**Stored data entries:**
Content starts
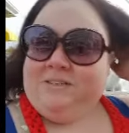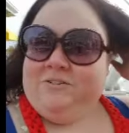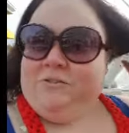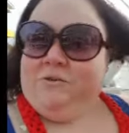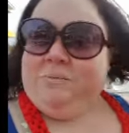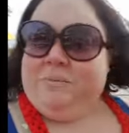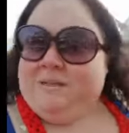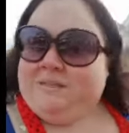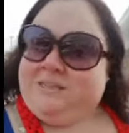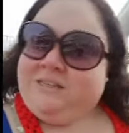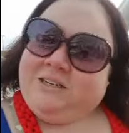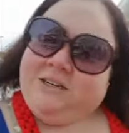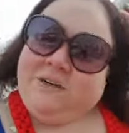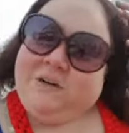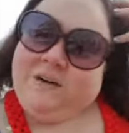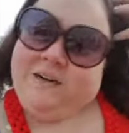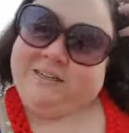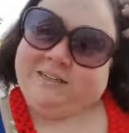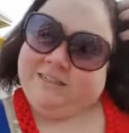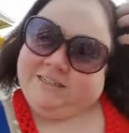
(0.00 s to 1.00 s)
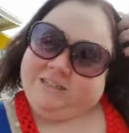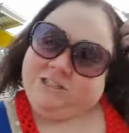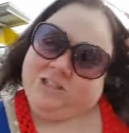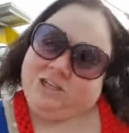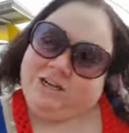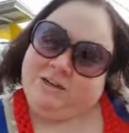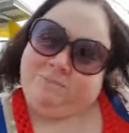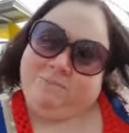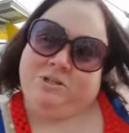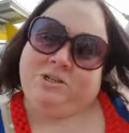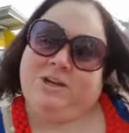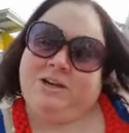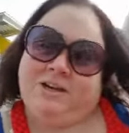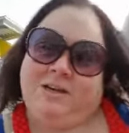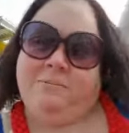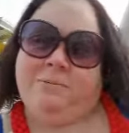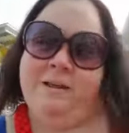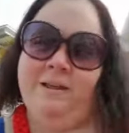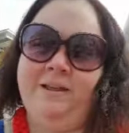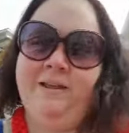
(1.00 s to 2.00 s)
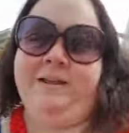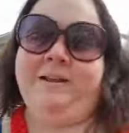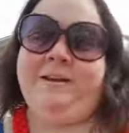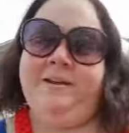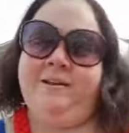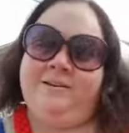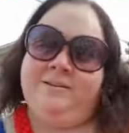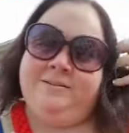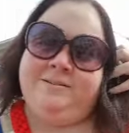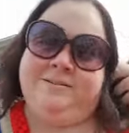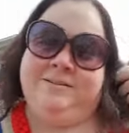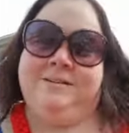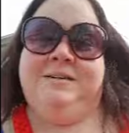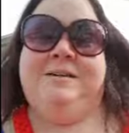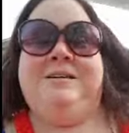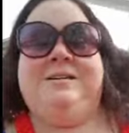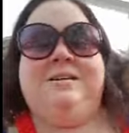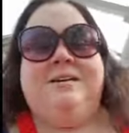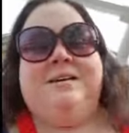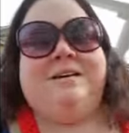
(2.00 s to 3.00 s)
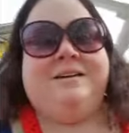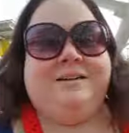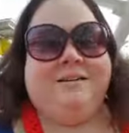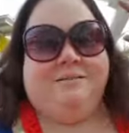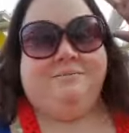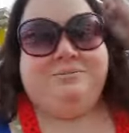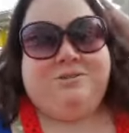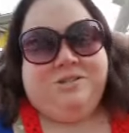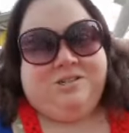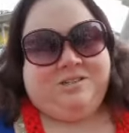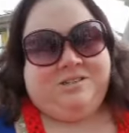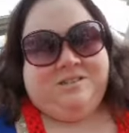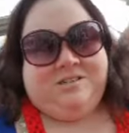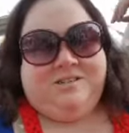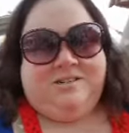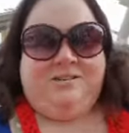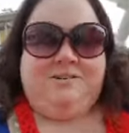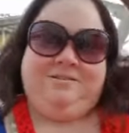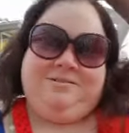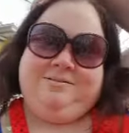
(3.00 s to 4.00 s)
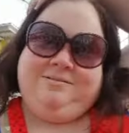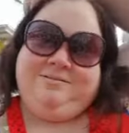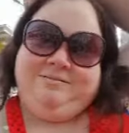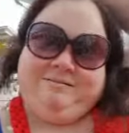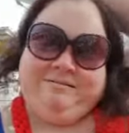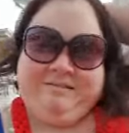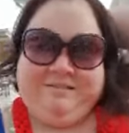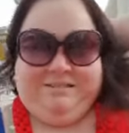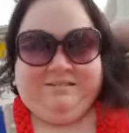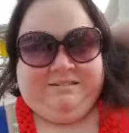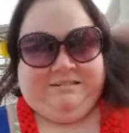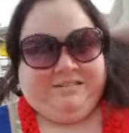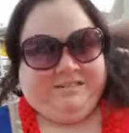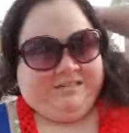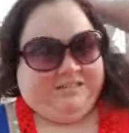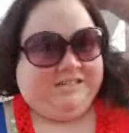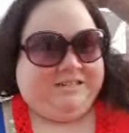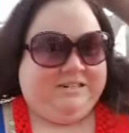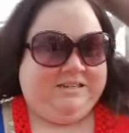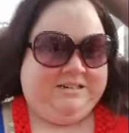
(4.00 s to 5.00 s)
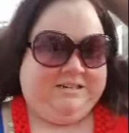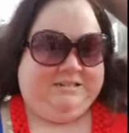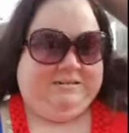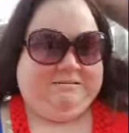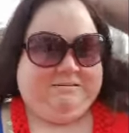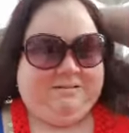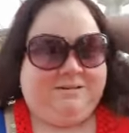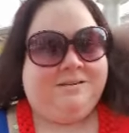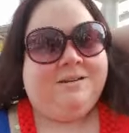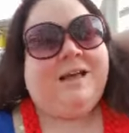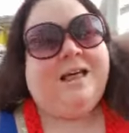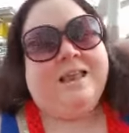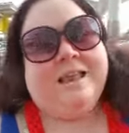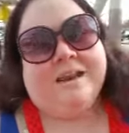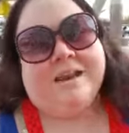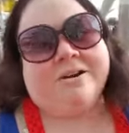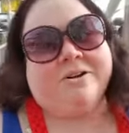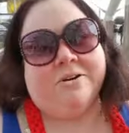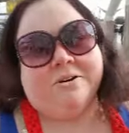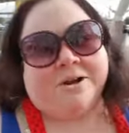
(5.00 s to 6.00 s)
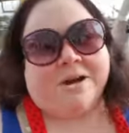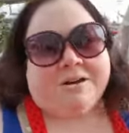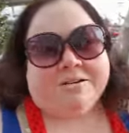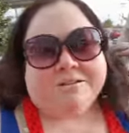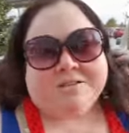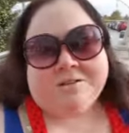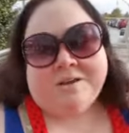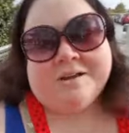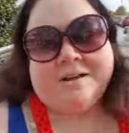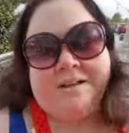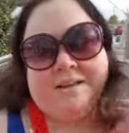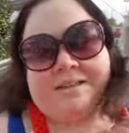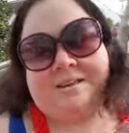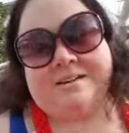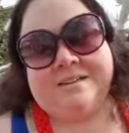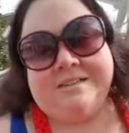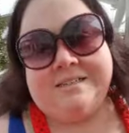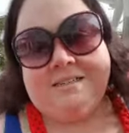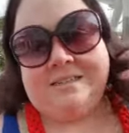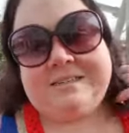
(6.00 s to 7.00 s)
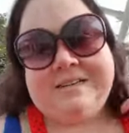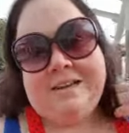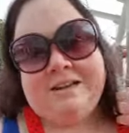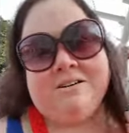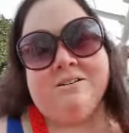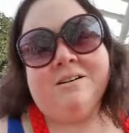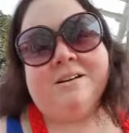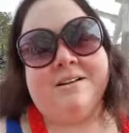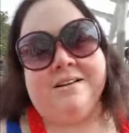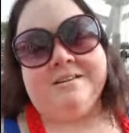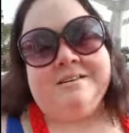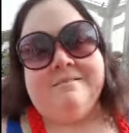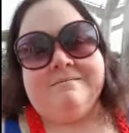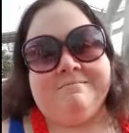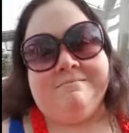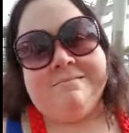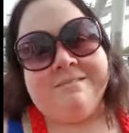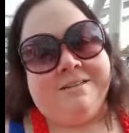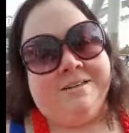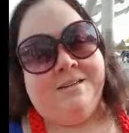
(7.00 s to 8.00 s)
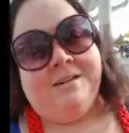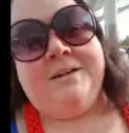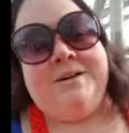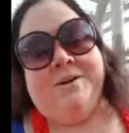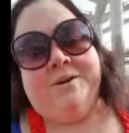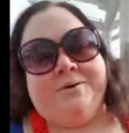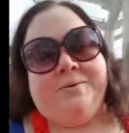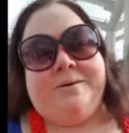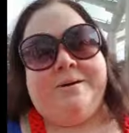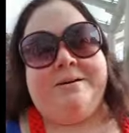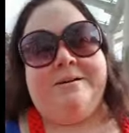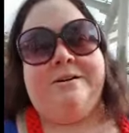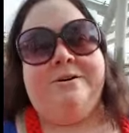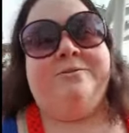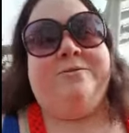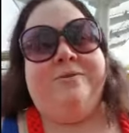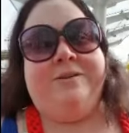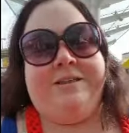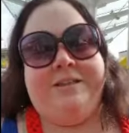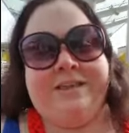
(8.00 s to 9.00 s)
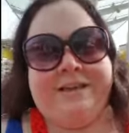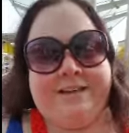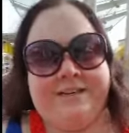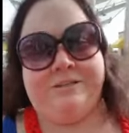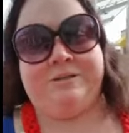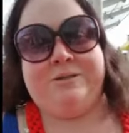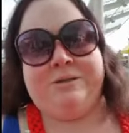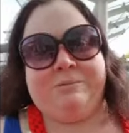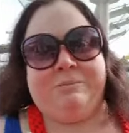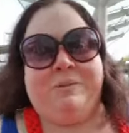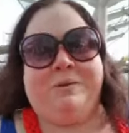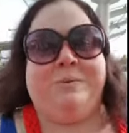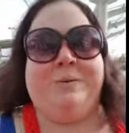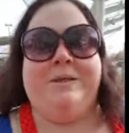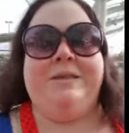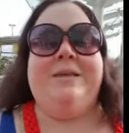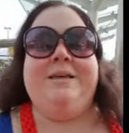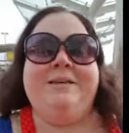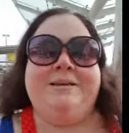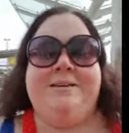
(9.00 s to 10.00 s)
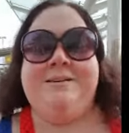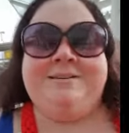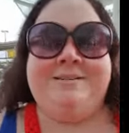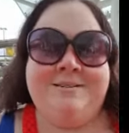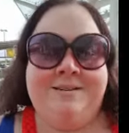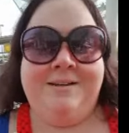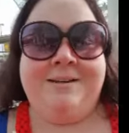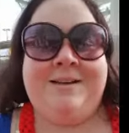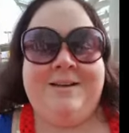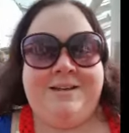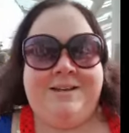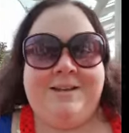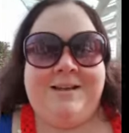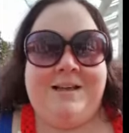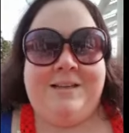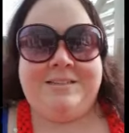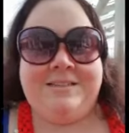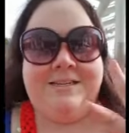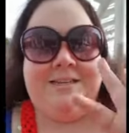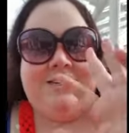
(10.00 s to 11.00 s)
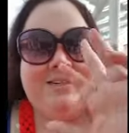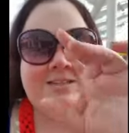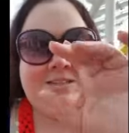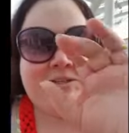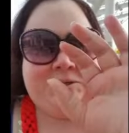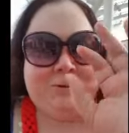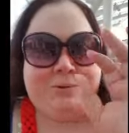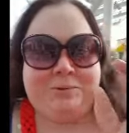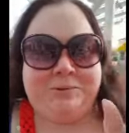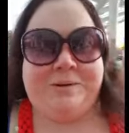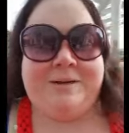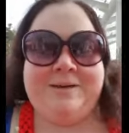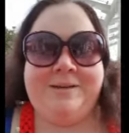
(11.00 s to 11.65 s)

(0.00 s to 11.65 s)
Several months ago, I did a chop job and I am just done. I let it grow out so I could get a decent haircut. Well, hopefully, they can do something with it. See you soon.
Content ends
Content starts
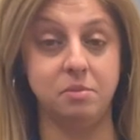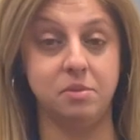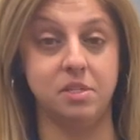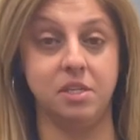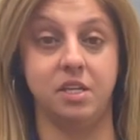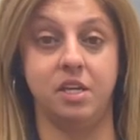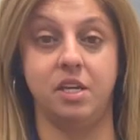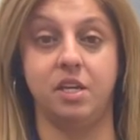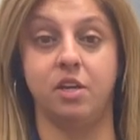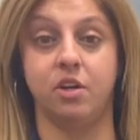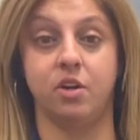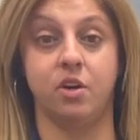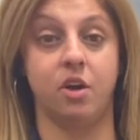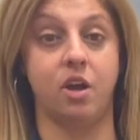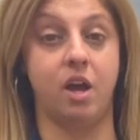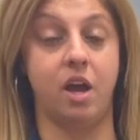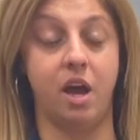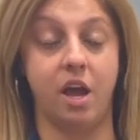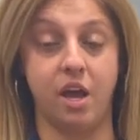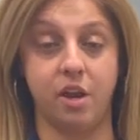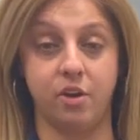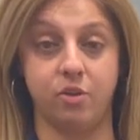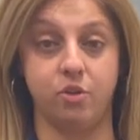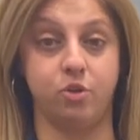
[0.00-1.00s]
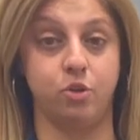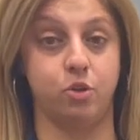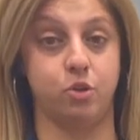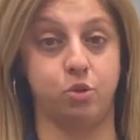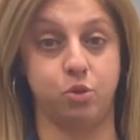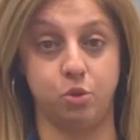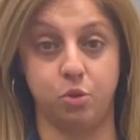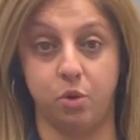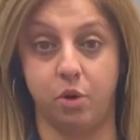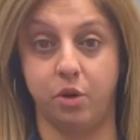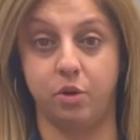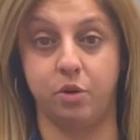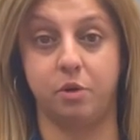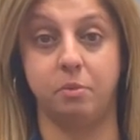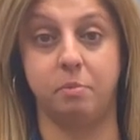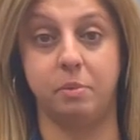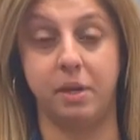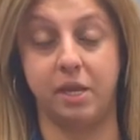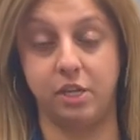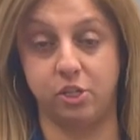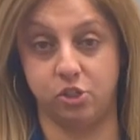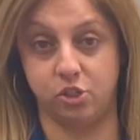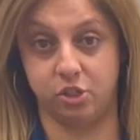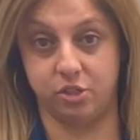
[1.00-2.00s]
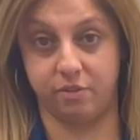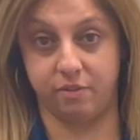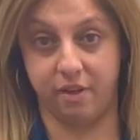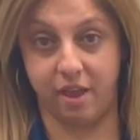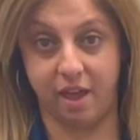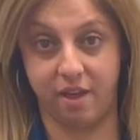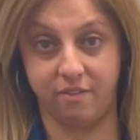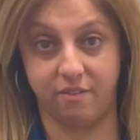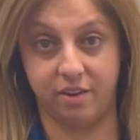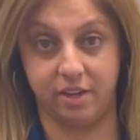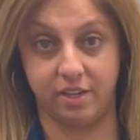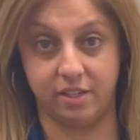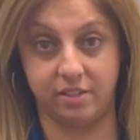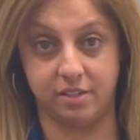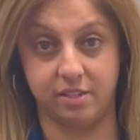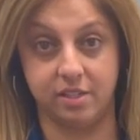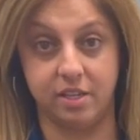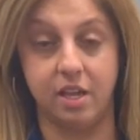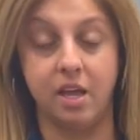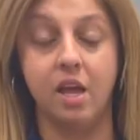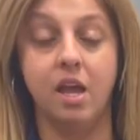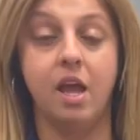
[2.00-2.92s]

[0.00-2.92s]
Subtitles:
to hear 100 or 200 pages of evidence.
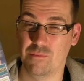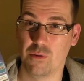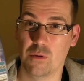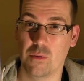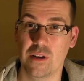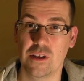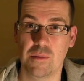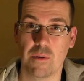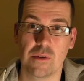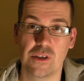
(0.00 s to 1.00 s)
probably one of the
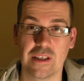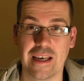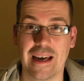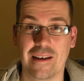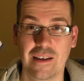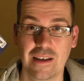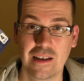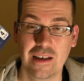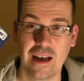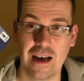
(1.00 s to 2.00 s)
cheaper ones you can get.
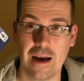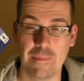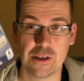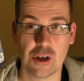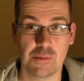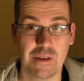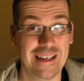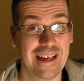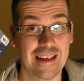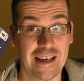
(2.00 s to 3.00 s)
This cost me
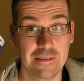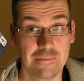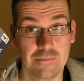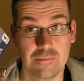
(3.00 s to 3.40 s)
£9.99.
Content ends
Leaving out the pictures, please output the lines in the entries above from the one with "(3.00 s to 4.00 s)" through the one with "(11.00 s to 11.65 s)", exactly as they are.

(3.00 s to 4.00 s)
(4.00 s to 5.00 s)
(5.00 s to 6.00 s)
(6.00 s to 7.00 s)
(7.00 s to 8.00 s)
(8.00 s to 9.00 s)
(9.00 s to 10.00 s)
(10.00 s to 11.00 s)
(11.00 s to 11.65 s)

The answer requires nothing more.